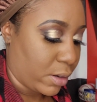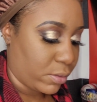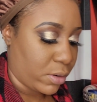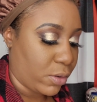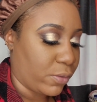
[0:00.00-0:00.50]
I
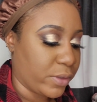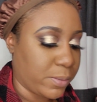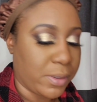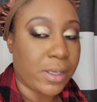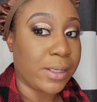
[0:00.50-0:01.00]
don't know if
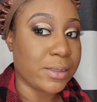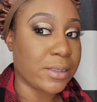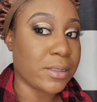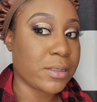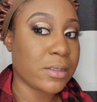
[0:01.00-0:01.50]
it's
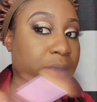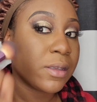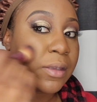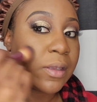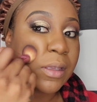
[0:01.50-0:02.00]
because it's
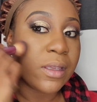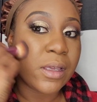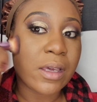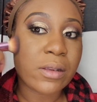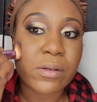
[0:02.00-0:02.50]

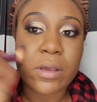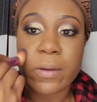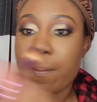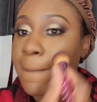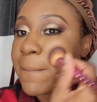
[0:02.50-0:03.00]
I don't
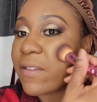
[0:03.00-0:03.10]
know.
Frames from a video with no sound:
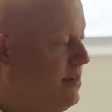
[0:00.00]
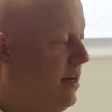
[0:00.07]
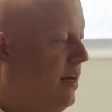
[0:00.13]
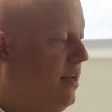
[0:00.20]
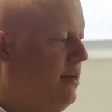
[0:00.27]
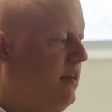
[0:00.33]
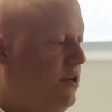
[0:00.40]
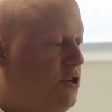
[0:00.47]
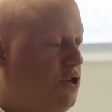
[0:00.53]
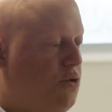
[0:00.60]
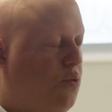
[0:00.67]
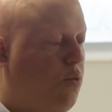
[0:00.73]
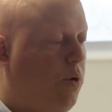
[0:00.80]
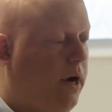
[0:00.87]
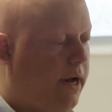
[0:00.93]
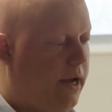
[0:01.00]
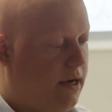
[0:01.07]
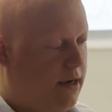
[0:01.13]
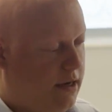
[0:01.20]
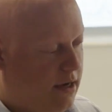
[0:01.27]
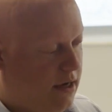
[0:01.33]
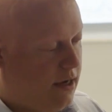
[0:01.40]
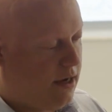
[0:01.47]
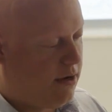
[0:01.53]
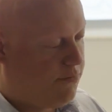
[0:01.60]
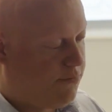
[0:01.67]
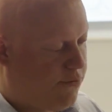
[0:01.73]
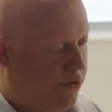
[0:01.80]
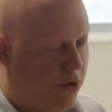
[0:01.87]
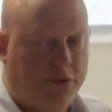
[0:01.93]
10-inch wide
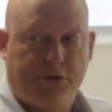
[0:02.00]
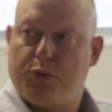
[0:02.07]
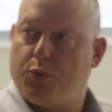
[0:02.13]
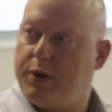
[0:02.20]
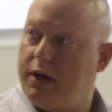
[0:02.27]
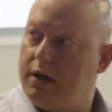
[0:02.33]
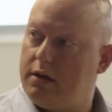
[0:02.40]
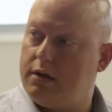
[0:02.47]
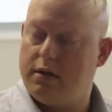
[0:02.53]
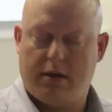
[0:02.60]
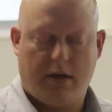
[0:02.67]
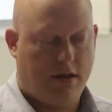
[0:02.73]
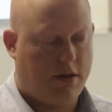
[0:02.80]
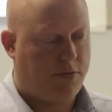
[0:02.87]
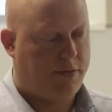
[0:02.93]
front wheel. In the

### Work request
Once the pictures are set aside, repeat the remaining data word for word.

### Output
[0:00.00-0:00.50]
I
[0:00.50-0:01.00]
don't know if
[0:01.00-0:01.50]
it's
[0:01.50-0:02.00]
because it's
[0:02.00-0:02.50]

[0:02.50-0:03.00]
I don't
[0:03.00-0:03.10]
know.
Frames from a video with no sound:
[0:00.00]
[0:00.07]
[0:00.13]
[0:00.20]
[0:00.27]
[0:00.33]
[0:00.40]
[0:00.47]
[0:00.53]
[0:00.60]
[0:00.67]
[0:00.73]
[0:00.80]
[0:00.87]
[0:00.93]
[0:01.00]
[0:01.07]
[0:01.13]
[0:01.20]
[0:01.27]
[0:01.33]
[0:01.40]
[0:01.47]
[0:01.53]
[0:01.60]
[0:01.67]
[0:01.73]
[0:01.80]
[0:01.87]
[0:01.93]
10-inch wide
[0:02.00]
[0:02.07]
[0:02.13]
[0:02.20]
[0:02.27]
[0:02.33]
[0:02.40]
[0:02.47]
[0:02.53]
[0:02.60]
[0:02.67]
[0:02.73]
[0:02.80]
[0:02.87]
[0:02.93]
front wheel. In the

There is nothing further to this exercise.